A new Danish study has found that people who move to a new city during adolescence are more likely to attempt suicide, abuse drugs, die of unnatural causes, or commit a violent crime. The research, published in the American Journal of Preventative Medicine, found that all children who moved before age 15 were at higher risk for these and other adverse outcomes, and that the risk increased the older the child was at the time of the move.
Being a young teenager is already tough — and anyone who has been forced to change schools and towns can attest to how much more difficult moving can make it. Even kids who are excited for a new start often discover that the grass is yellow on the other side, which leads to feelings of disappointment and hopelessness. This study suggests that these juvenile stresses are tough to overcome, and can lead to real trouble later in life.
The research is impressive in its breadth, as it used a national Danish registry counting nearly 1.5 million people born in the country between 1971 and 1997. The researchers only looked at moves that crossed municipal boundaries, because moving within the same town would presumably have a more limited effect on a kid’s life. When they adjusted the data to account for the socioeconomic status of the parents and other factors, the effect was lessened but the trend was the same — kids who moved, particularly in adolescence, were more likely to find themselves in a pile of shit as adults.
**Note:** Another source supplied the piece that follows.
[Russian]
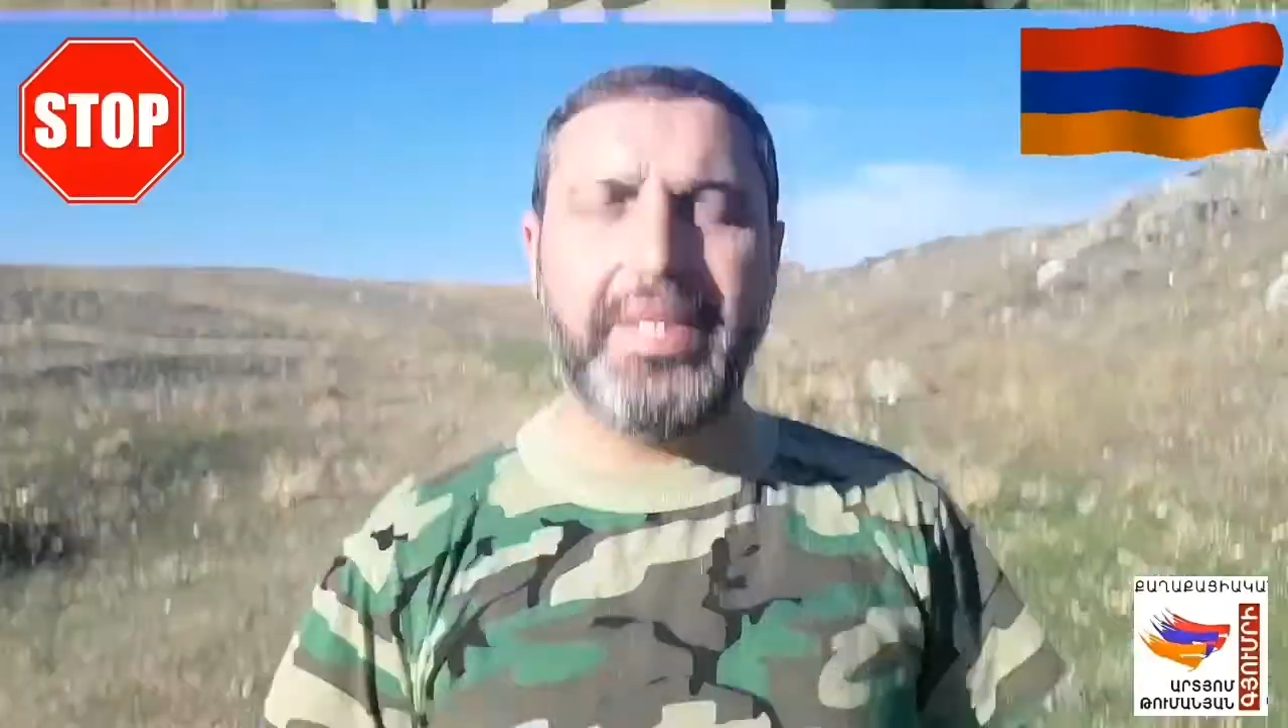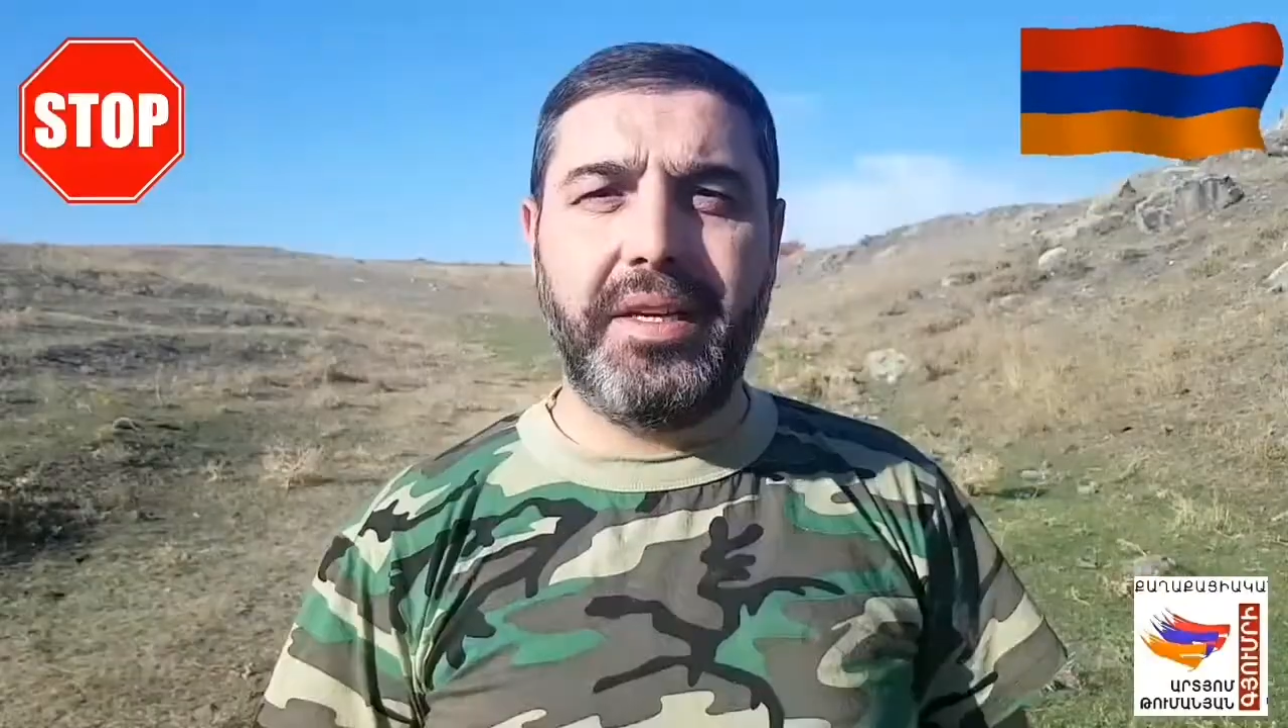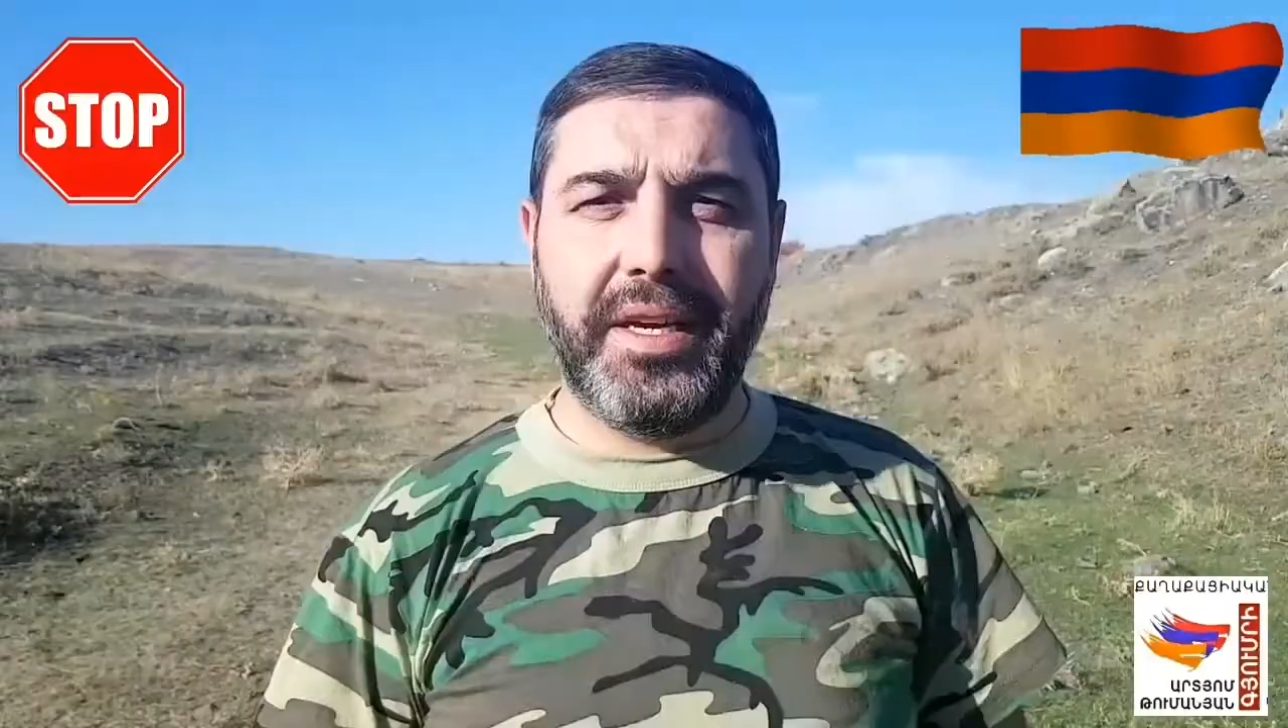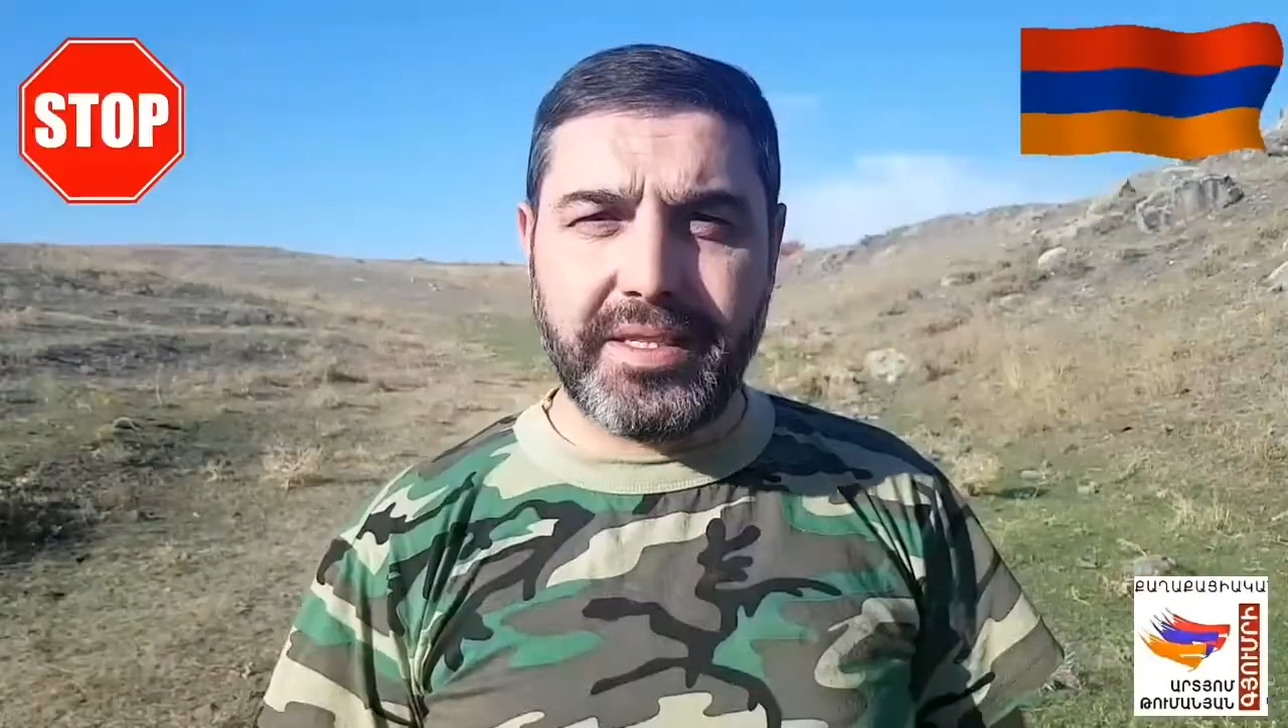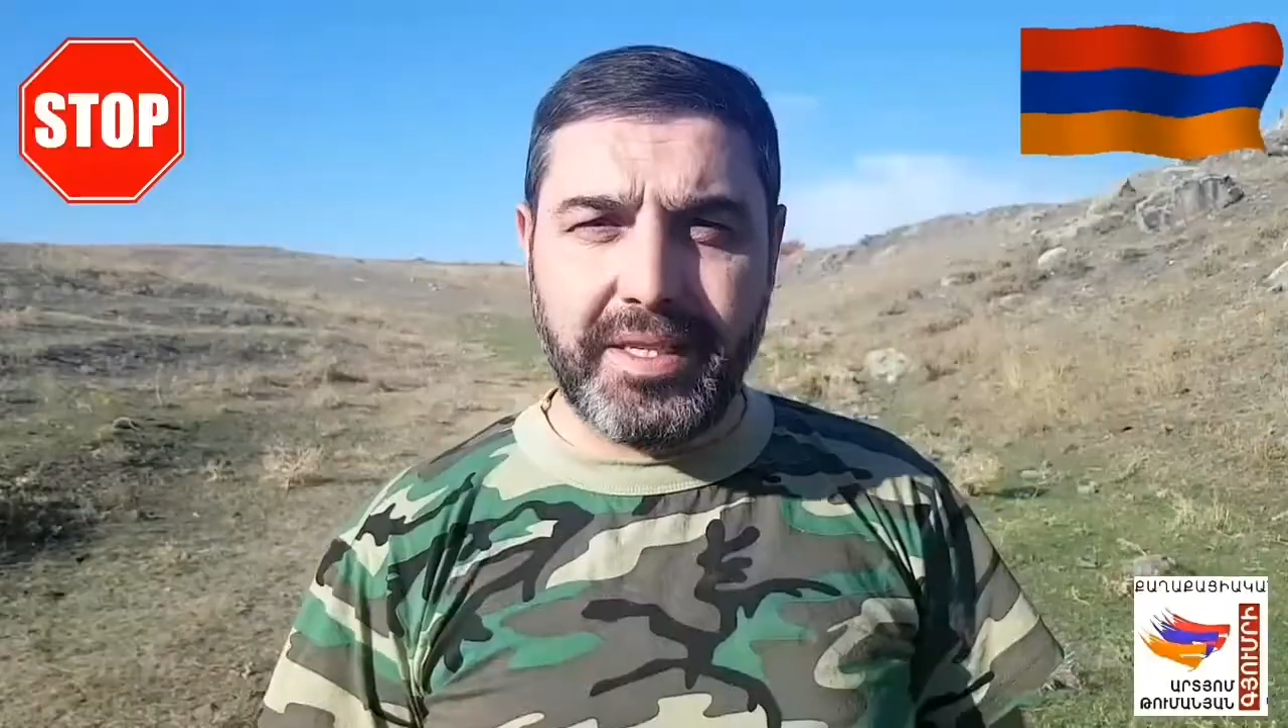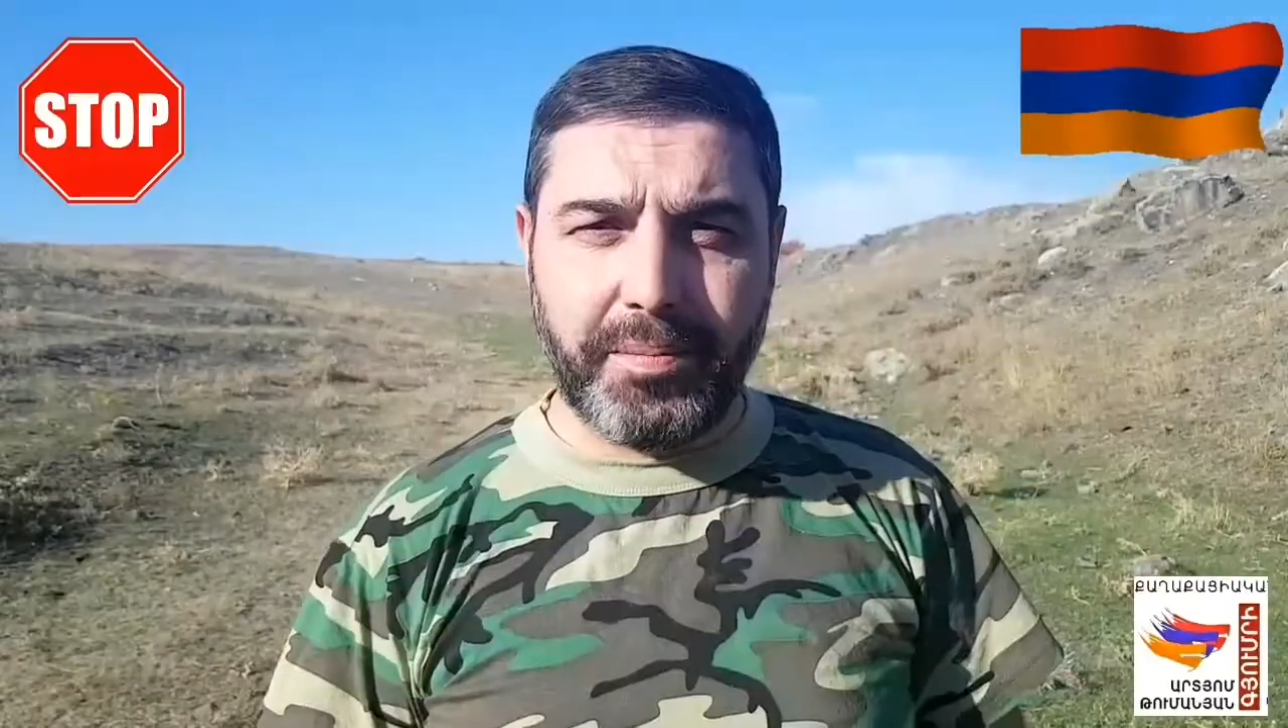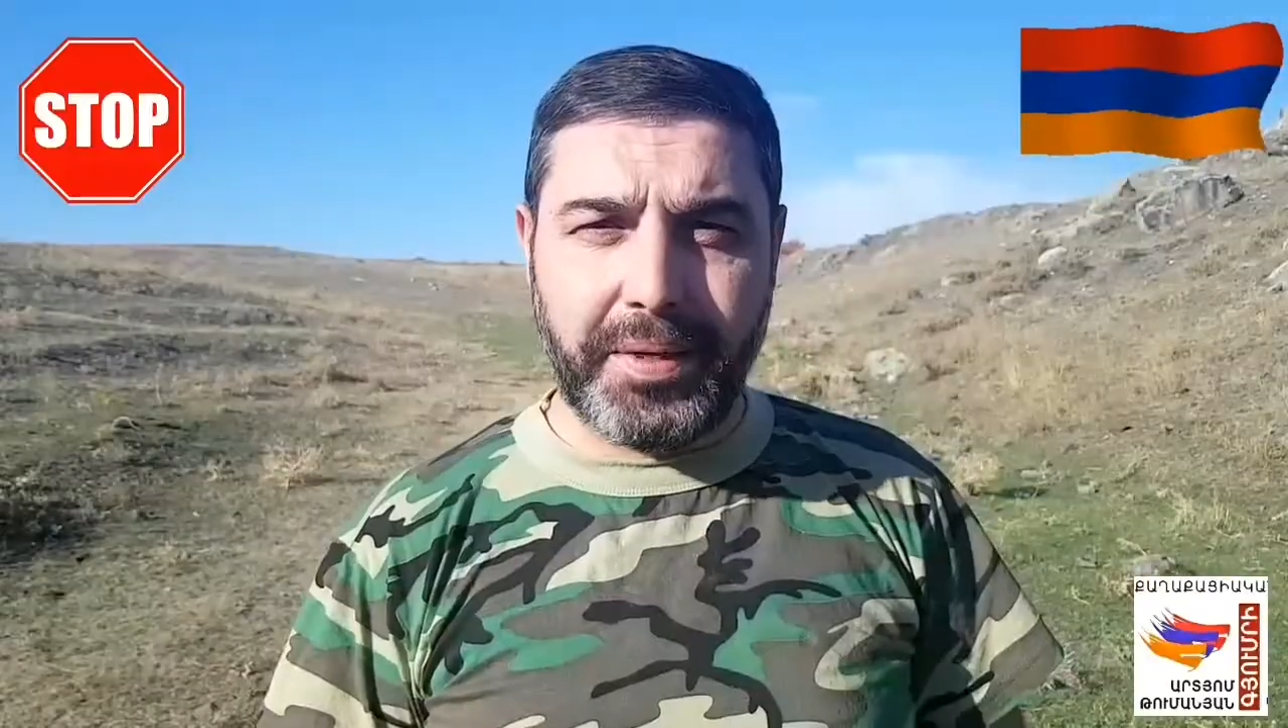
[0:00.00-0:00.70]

И если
But there’s lots that cannot be said from the study — including whether or not changing cities is inherently bad for kids. It’s impossible to split out which families moved because of better opportunities elsewhere versus families that moved because of divorce or other household turmoil. It could be that the kids who live through the former end up doing just fine.
It’s also unclear if this research would apply beyond the borders of Denmark. Mobility is a cultural thing, and Americans are particularly attached to it. Perhaps not feeling like the only kid who’s being uprooted and forced to start again elsewhere legitimately makes that process easier.
Either way, surviving one middle school is hard enough; two is too much.